Garlasco Case: Sempio’s Lawyer & Mysterious Witness – Mattino Cinque Update

by drbyos

In today’s episode of Morning Five the Garlasco case is once again being discussed, but this time not due to a new expert opinion or a judicial document, but rather due to a sentence pronounced live by the lawyer Massimo Lovati which immediately sparked the debate: “There could be a witness who can change everything… but if he doesn’t come out, it’s better.”

Words which, in the space of a few seconds, transformed a technical analysis into a moment of television tension, leaving the studio with an atmosphere full of suspicions and unspoken questions.

The comparison in the studio and the key question about Sempio

The presenter Federica Panicucci brought attention to some of the behaviors of Andrea Sempio in the hours following the crime, in particular on his presence on the street after the news of Chiara Poggi‘s death spread and on the failure to call Marco Poggi.

Lovati, however, reduced the weight of these elements, maintaining that they do not constitute proof of anything and that every gesture can also be interpreted as prudence or embarrassment, not necessarily as a clue.

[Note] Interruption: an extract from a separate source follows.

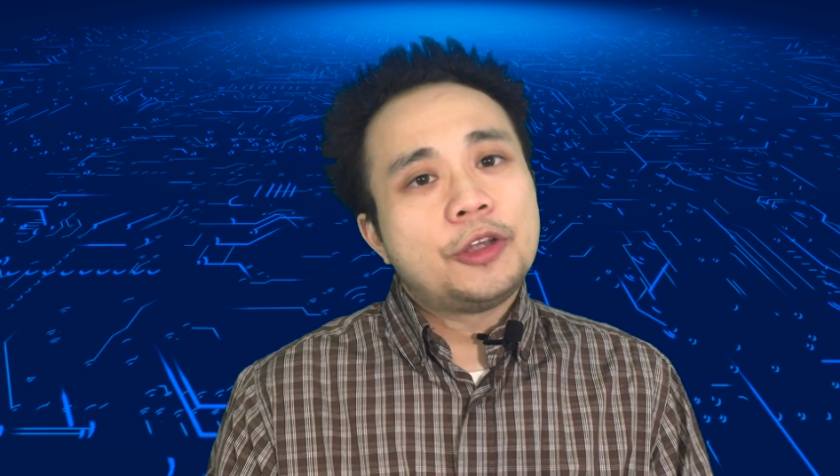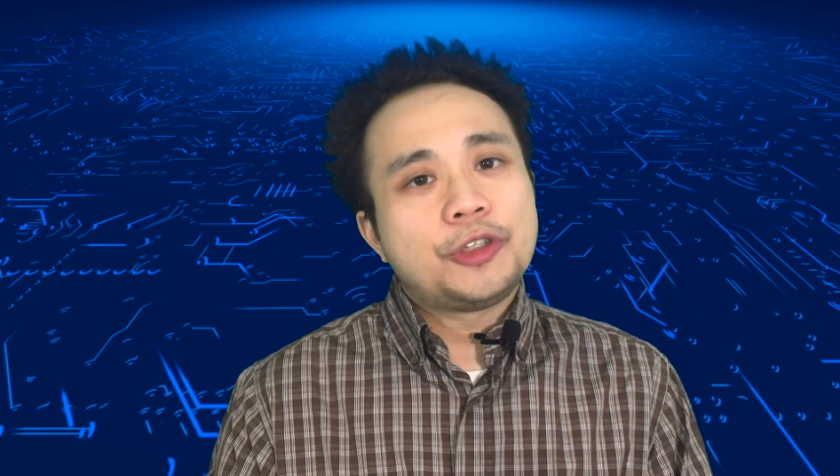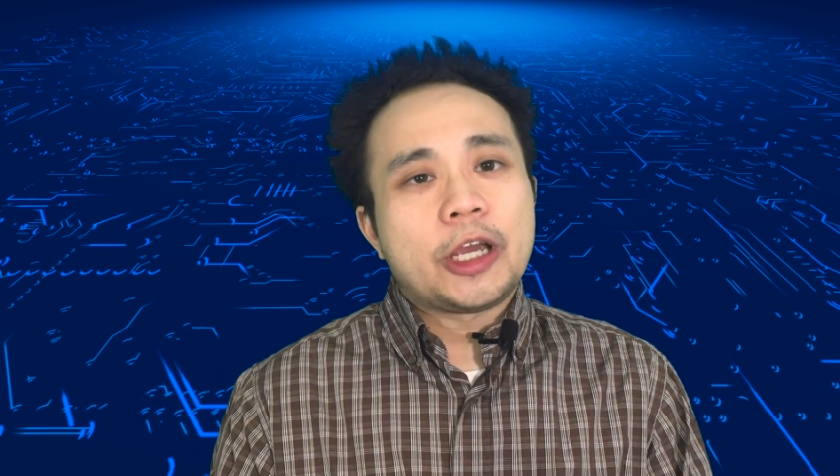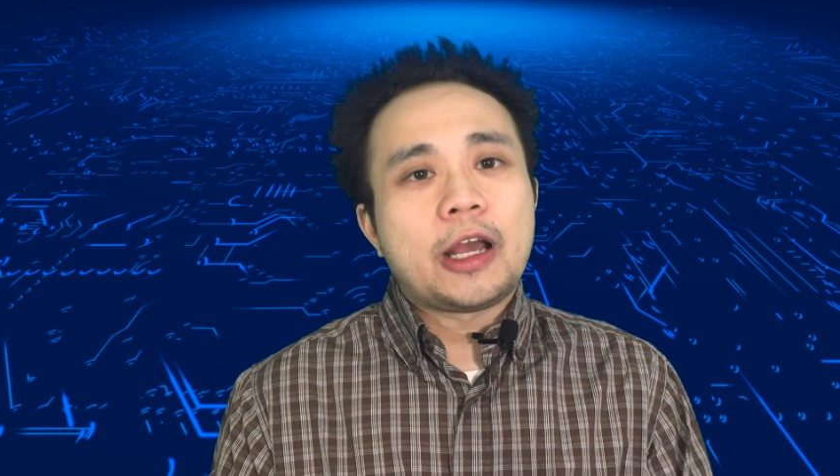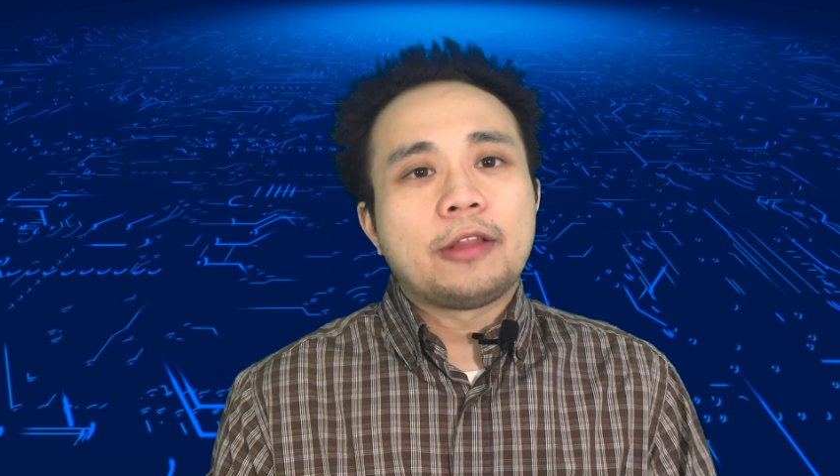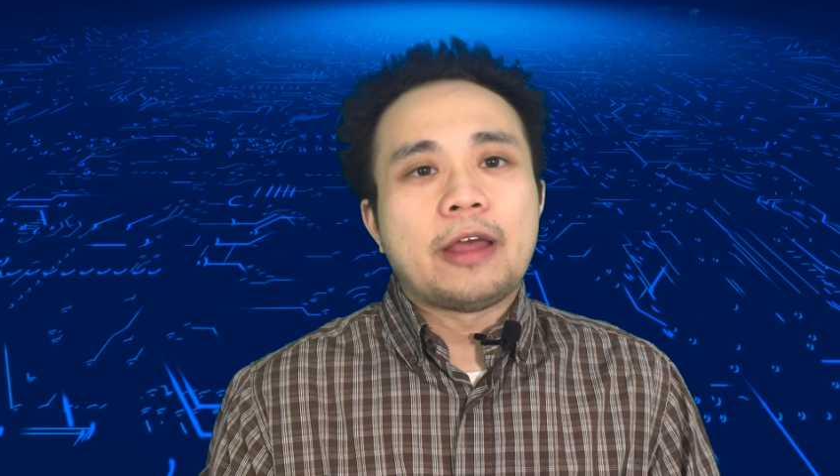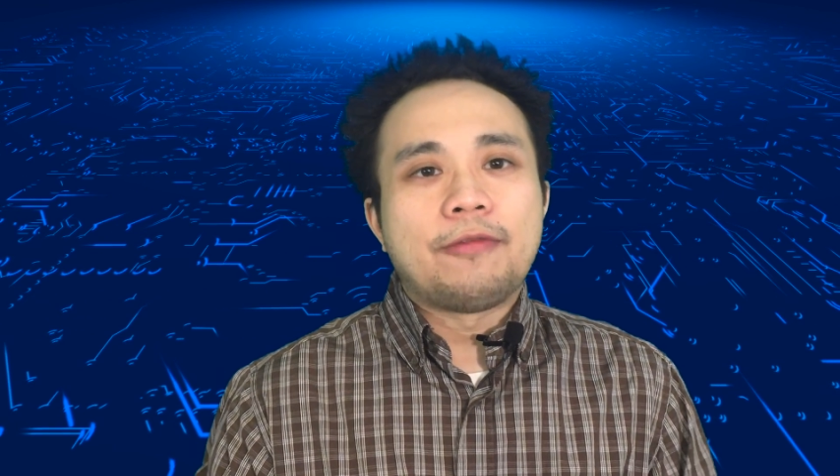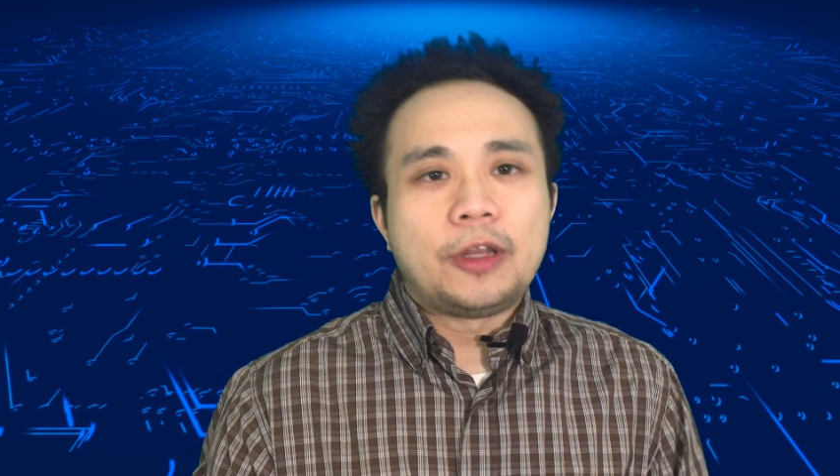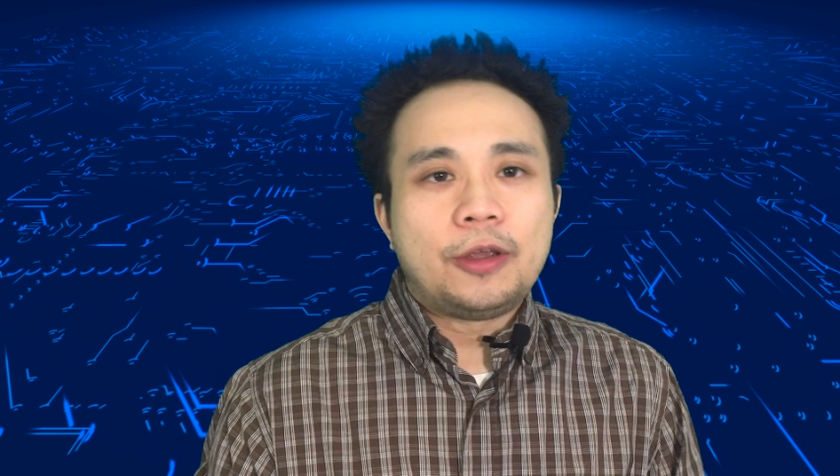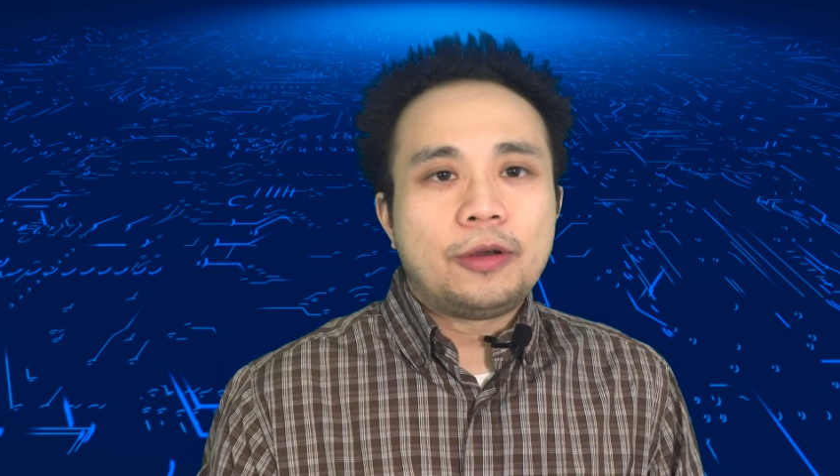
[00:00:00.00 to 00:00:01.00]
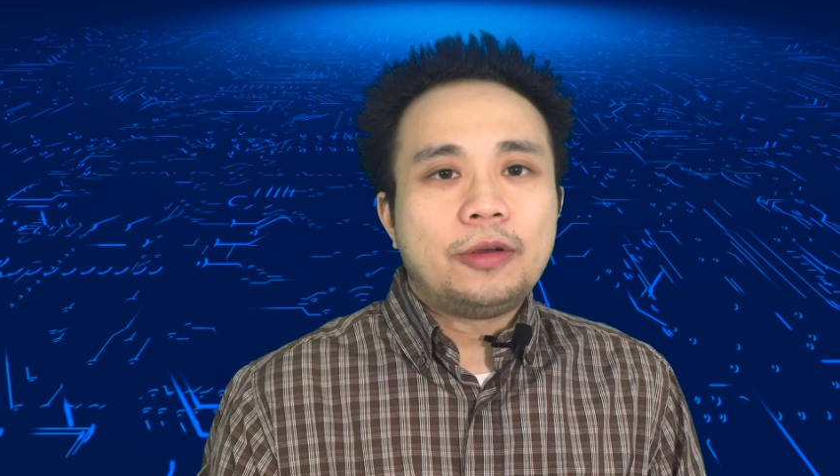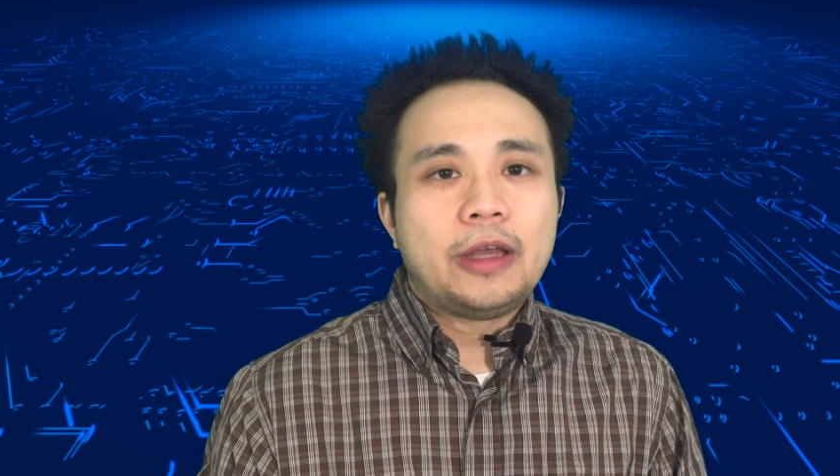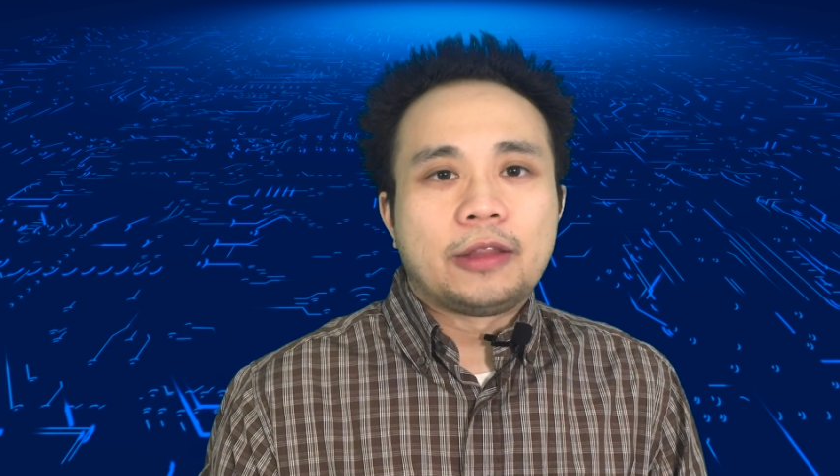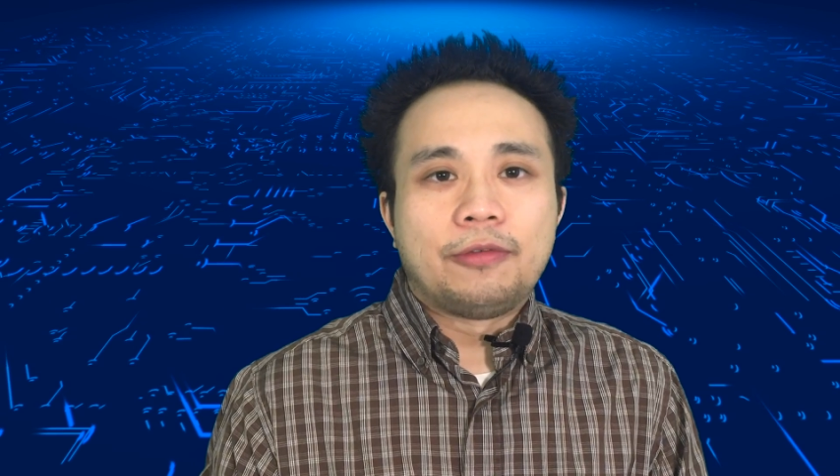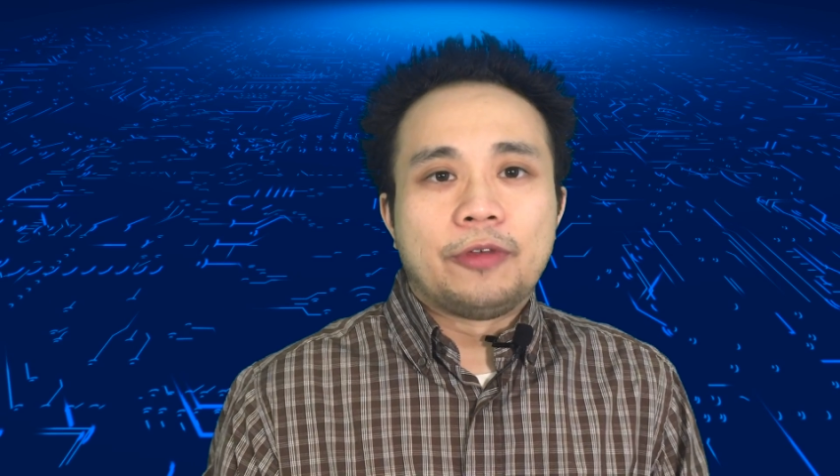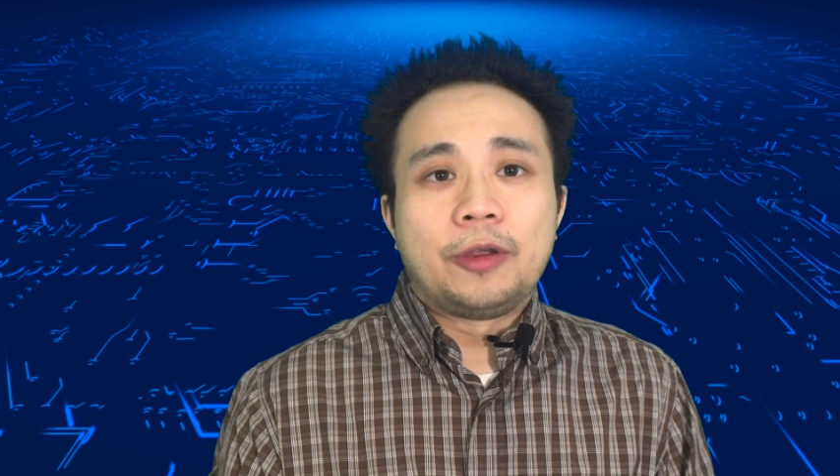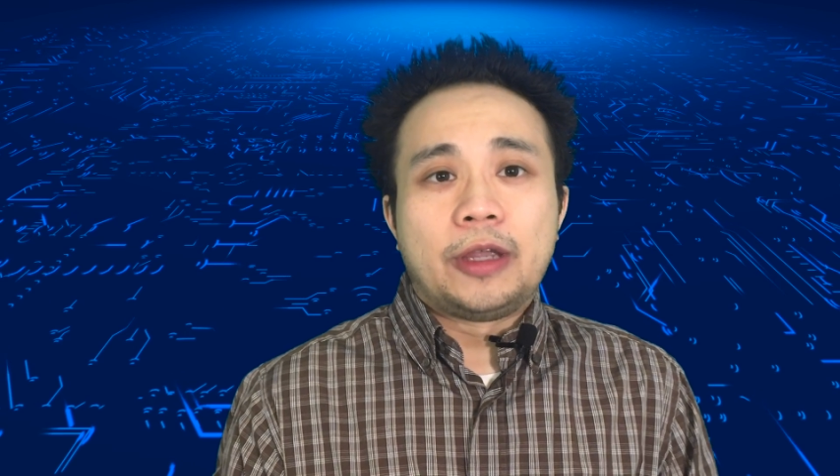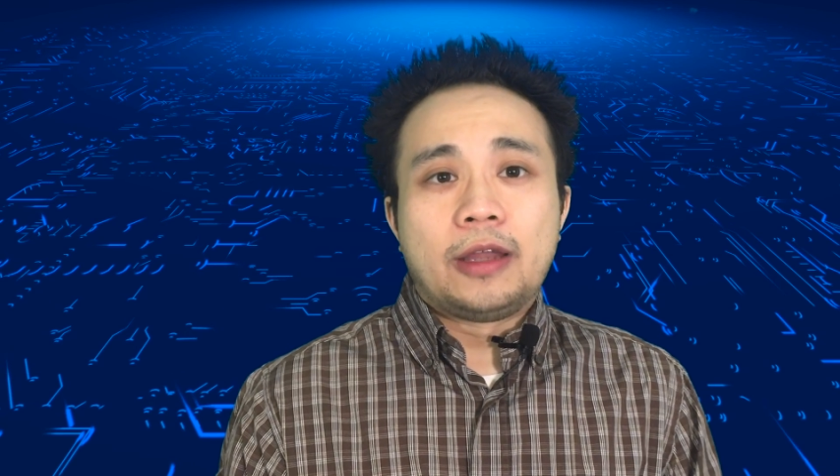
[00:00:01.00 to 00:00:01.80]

Check out that video at the very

The lawyer also intervened Fabrizio Gallowho underlined that the images shown were not the only ones in existence and that the photographs released were only part of the material in the hands of the Prosecutor’s Office. According to Gallo, Sempio’s behavior should be interpreted with more caution and without retrospective forcing.

The phrase that changes the climate: the “witness who must not speak”

The twist came in the final part of the confrontation, when Lovati referenced a possible new person informed about the facts:

“I think there could be a witness who could come out and change things… But if he doesn’t come out, it’s better.”

A deliberately ambiguous sentence, which does not clarify who this person is, what he knows and why it would be “better” for him not to speak. Panicucci tried to delve deeper:

“Lawyer, would this witness help Sempio or harm him?”

“I don’t know – Lovati replied – it could go both ways.”

A statement that left the firm suspended between two opposing scenarios: a truth that has never emerged that could overturn the investigation, or an element that would risk complicating it further.

A case that never ceases to worry

Almost twenty years after the murder of Chiara Poggithe Garlasco case continues to produce unresolved questions, including wiretaps never delivered, disputed reports and leads never fully clarified.

The revelation – or rather the allusion – about the “mysterious witness”, now adds a further level of complexity: not only what we don’t know, but who might know something and hasn’t spoken.

And a question remains, simple and disturbing:
Why would it be better if that witness never comes out?